---- SUPPLIED MATERIAL
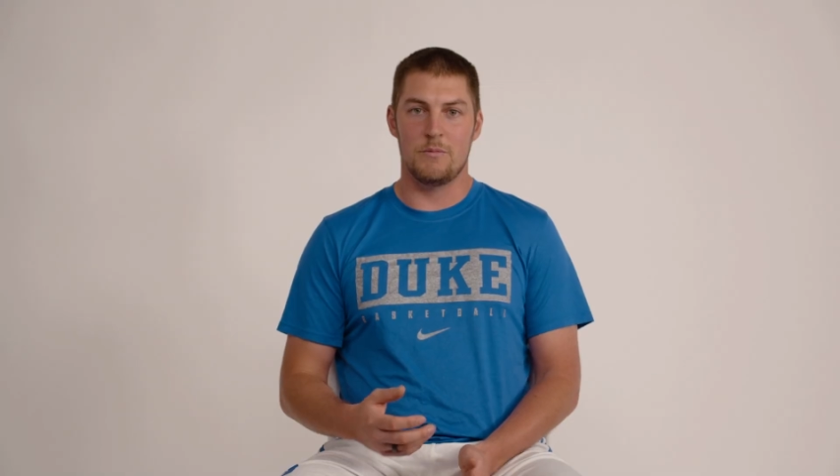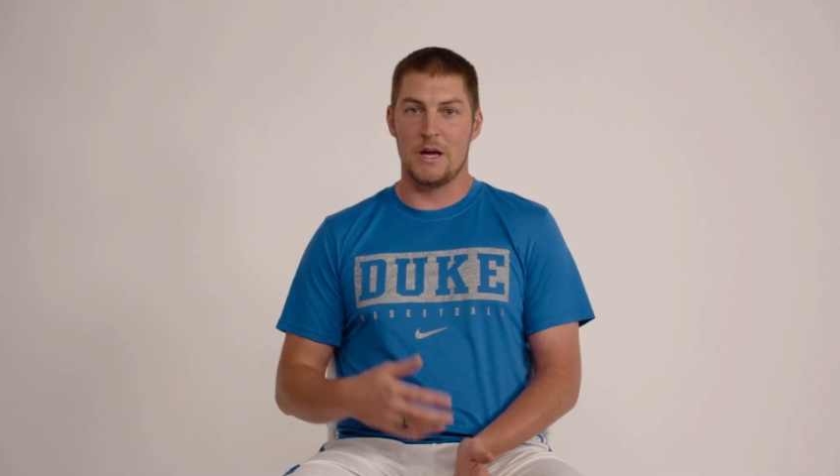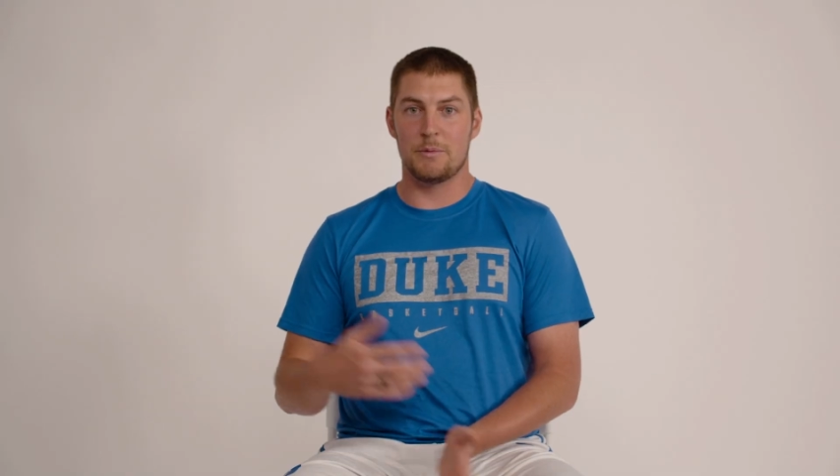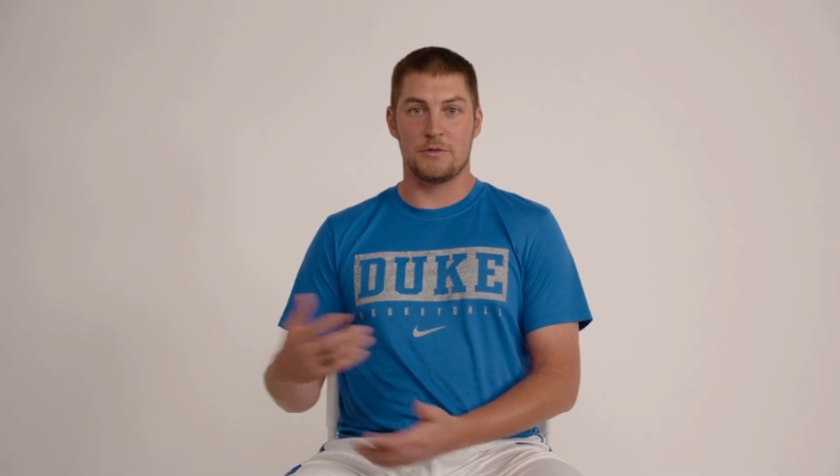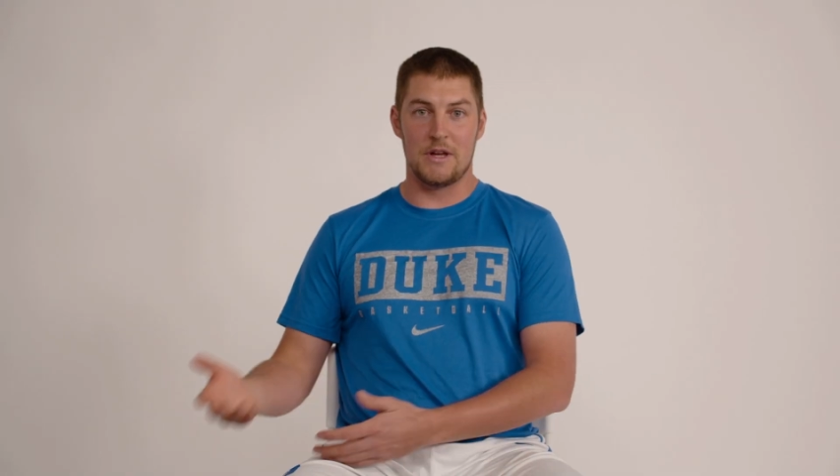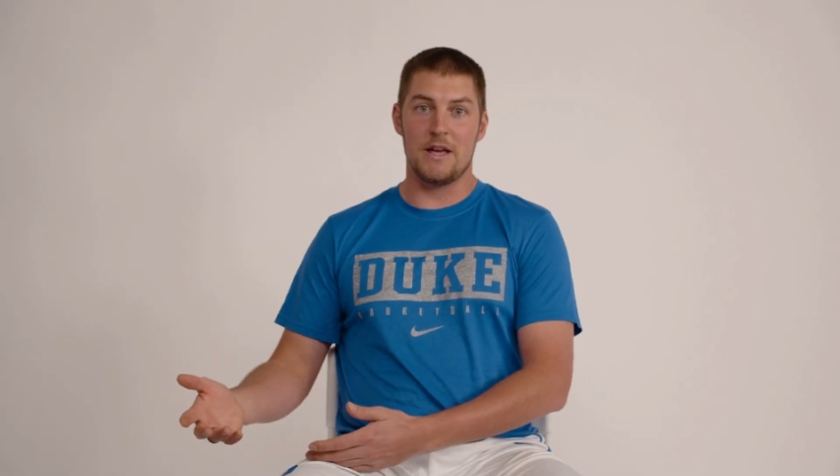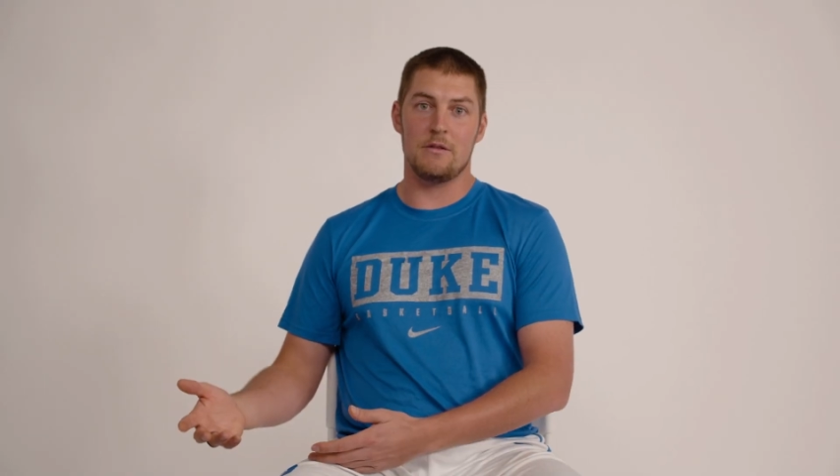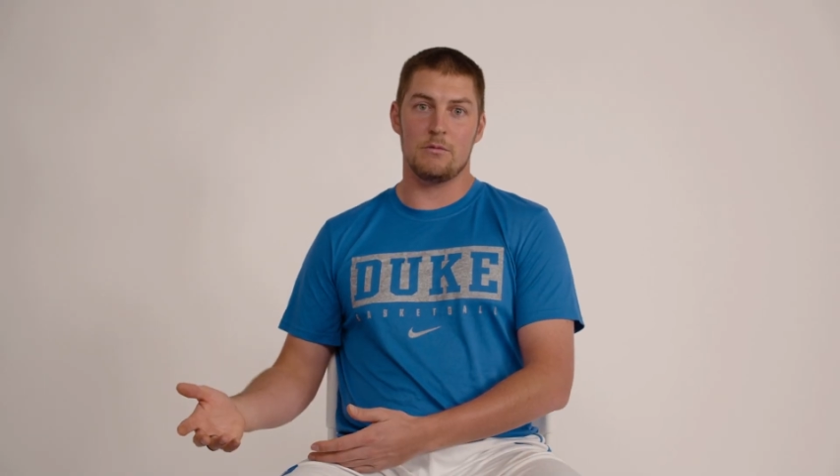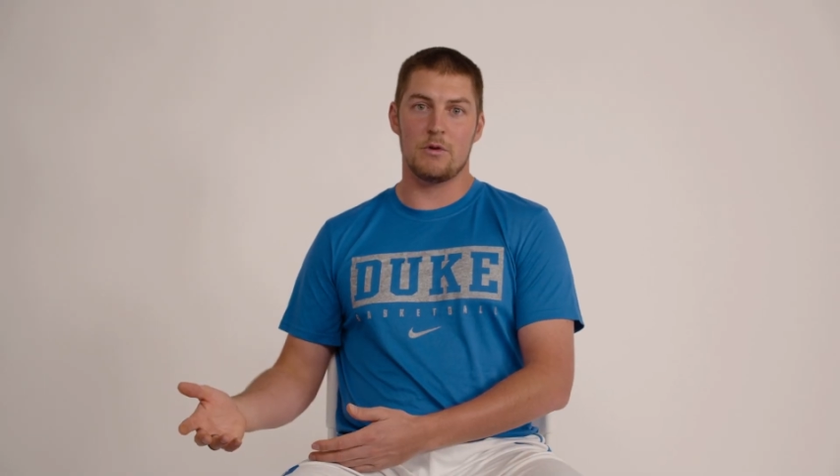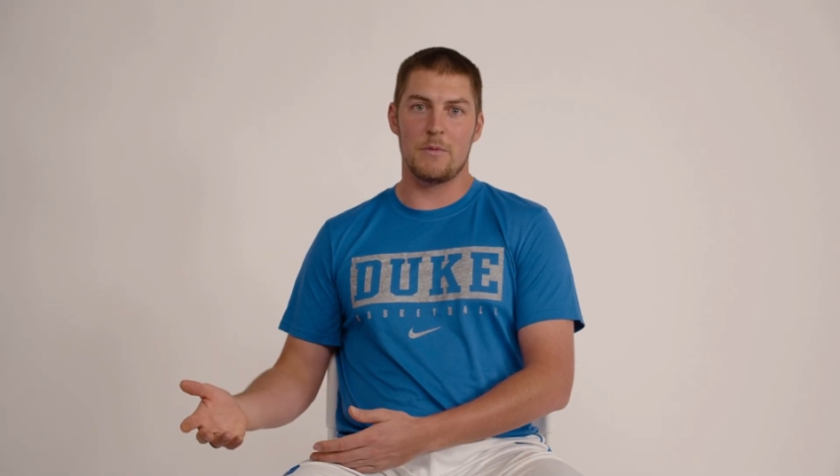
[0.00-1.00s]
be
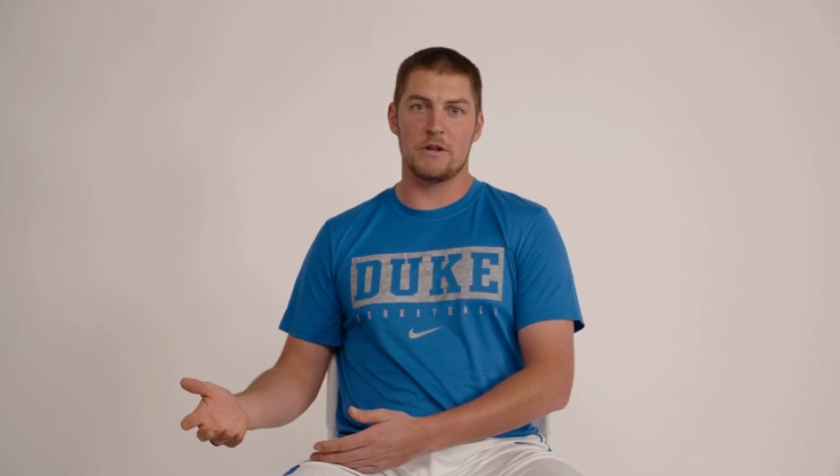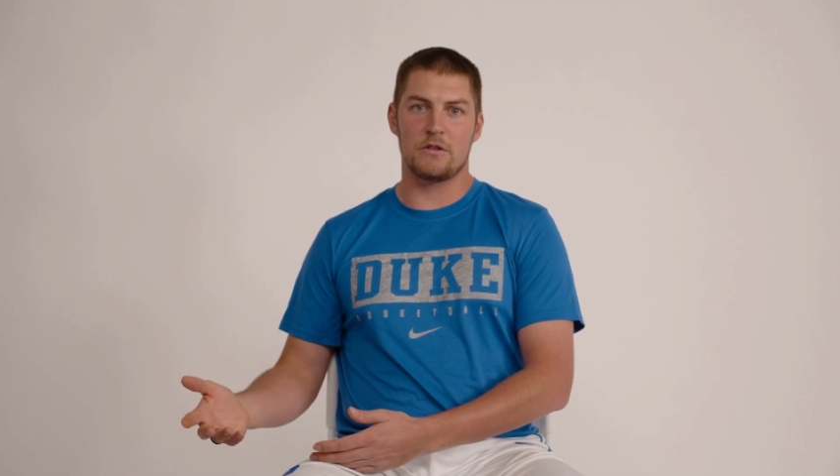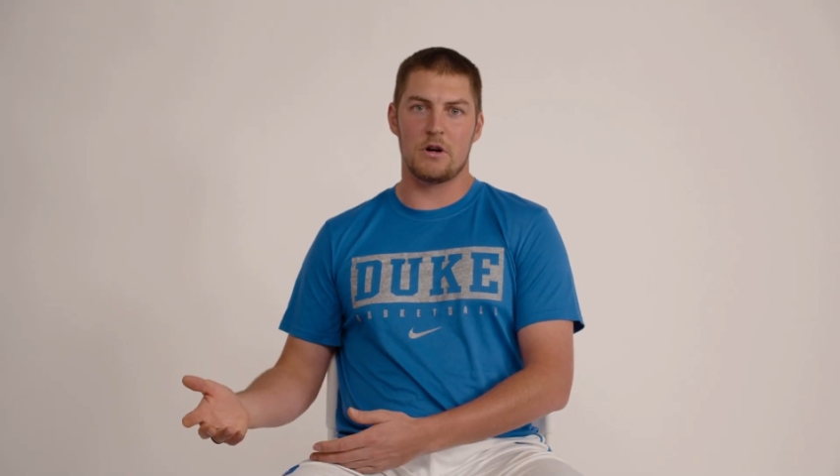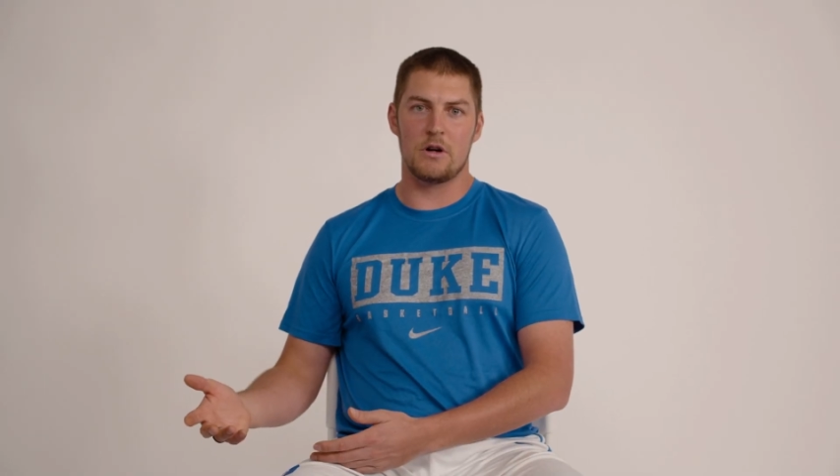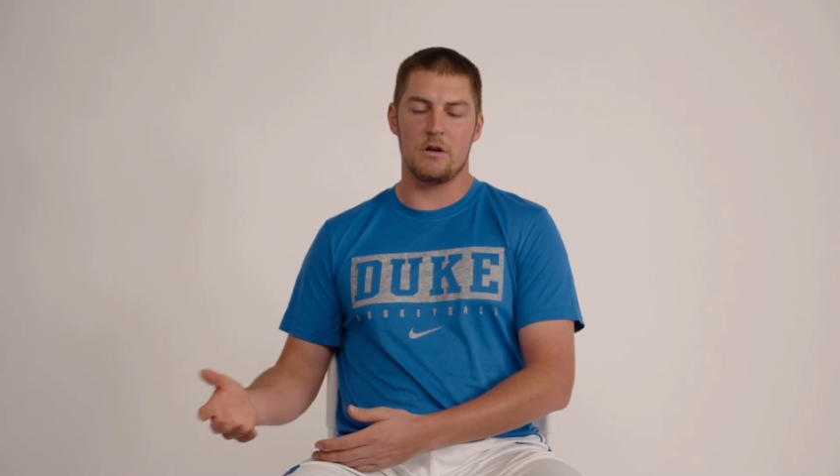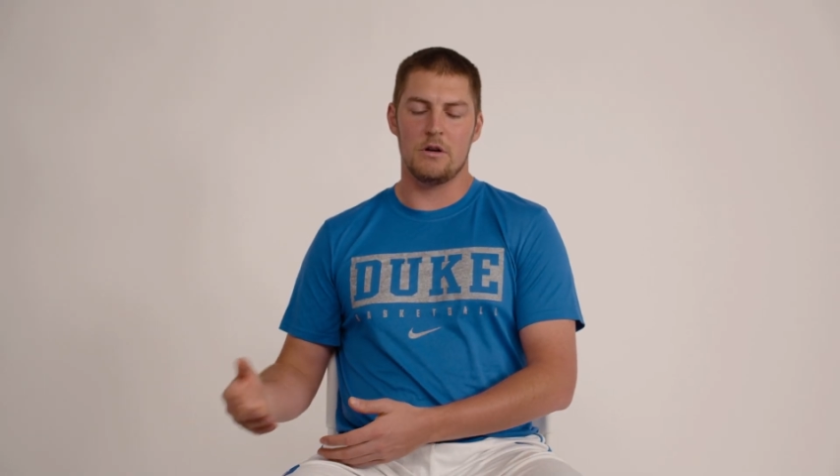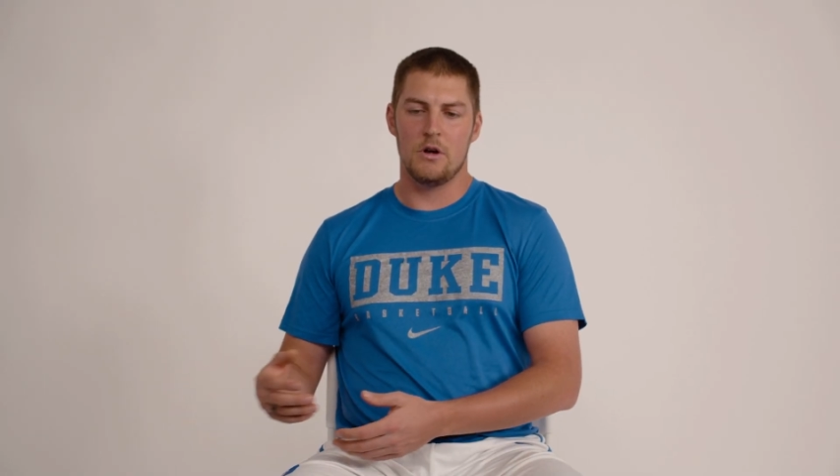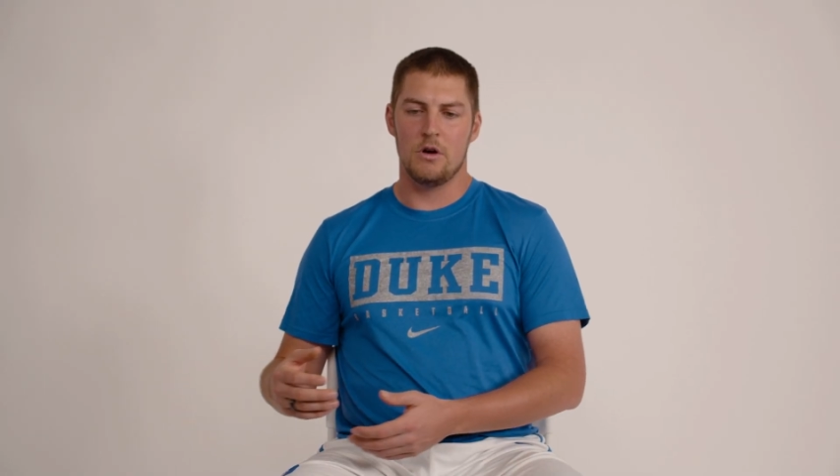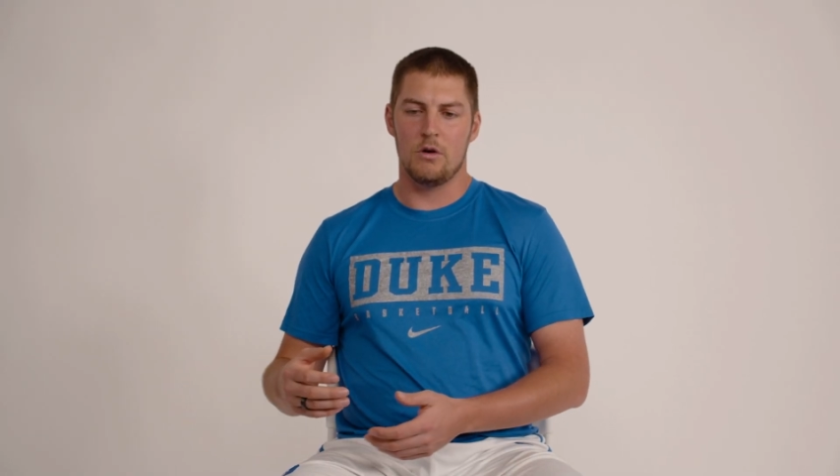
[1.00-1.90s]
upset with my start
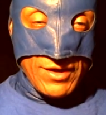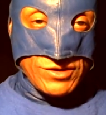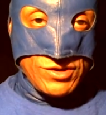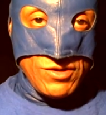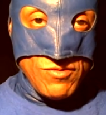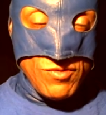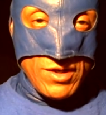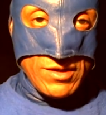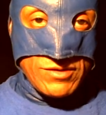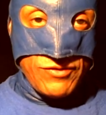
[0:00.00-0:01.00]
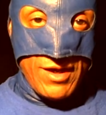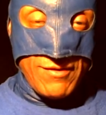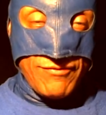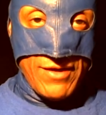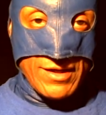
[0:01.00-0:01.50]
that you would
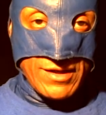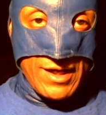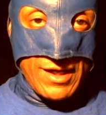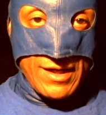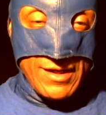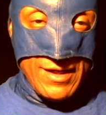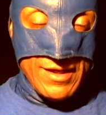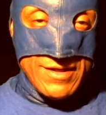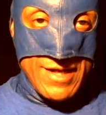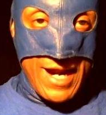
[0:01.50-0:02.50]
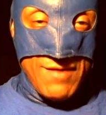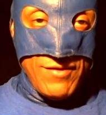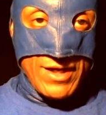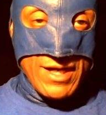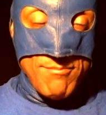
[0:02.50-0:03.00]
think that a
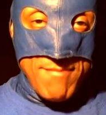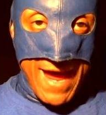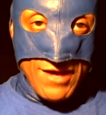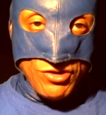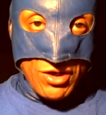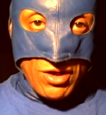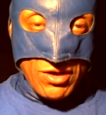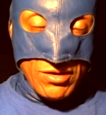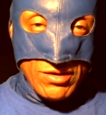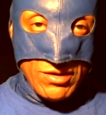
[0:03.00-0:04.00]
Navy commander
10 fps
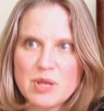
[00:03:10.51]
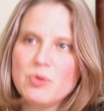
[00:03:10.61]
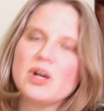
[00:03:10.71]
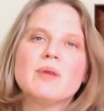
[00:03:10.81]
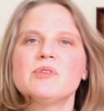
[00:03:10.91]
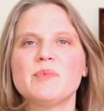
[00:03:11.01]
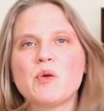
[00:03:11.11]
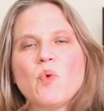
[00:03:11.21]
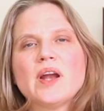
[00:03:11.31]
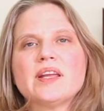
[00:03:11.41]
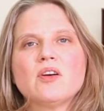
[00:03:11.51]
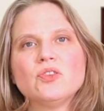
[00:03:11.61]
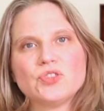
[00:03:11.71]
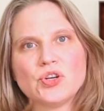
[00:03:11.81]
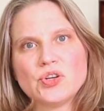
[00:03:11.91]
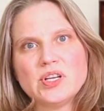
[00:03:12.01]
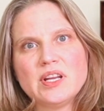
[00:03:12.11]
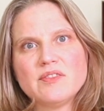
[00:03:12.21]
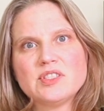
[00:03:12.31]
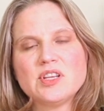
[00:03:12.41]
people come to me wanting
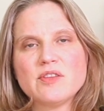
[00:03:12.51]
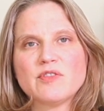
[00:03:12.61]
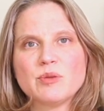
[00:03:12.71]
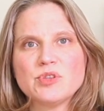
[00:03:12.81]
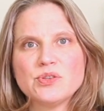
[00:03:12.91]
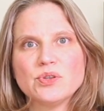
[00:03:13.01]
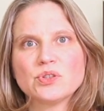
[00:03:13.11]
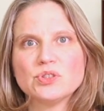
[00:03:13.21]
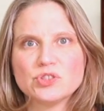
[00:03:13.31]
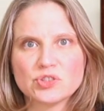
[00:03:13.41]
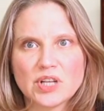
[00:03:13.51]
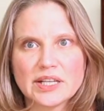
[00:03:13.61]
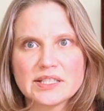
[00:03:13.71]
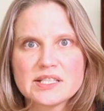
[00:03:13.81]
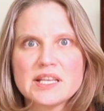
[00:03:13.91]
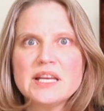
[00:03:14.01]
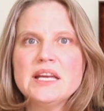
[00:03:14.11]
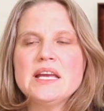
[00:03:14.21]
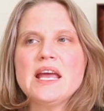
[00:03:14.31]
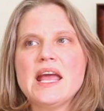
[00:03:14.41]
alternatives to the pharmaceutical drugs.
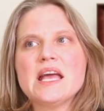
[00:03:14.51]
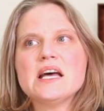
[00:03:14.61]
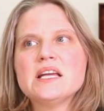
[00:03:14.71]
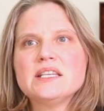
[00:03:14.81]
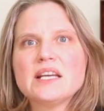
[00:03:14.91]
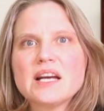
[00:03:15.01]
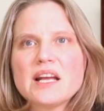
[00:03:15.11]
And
--------
### WORK TASK:
Only the lines from the line with "[00:03:14.31]" through the end of the entries above, copied exactly and with both ends included, belong in the response; the pictures do not.

### YOUR RESPONSE:
[00:03:14.31]
[00:03:14.41]
alternatives to the pharmaceutical drugs.
[00:03:14.51]
[00:03:14.61]
[00:03:14.71]
[00:03:14.81]
[00:03:14.91]
[00:03:15.01]
[00:03:15.11]
And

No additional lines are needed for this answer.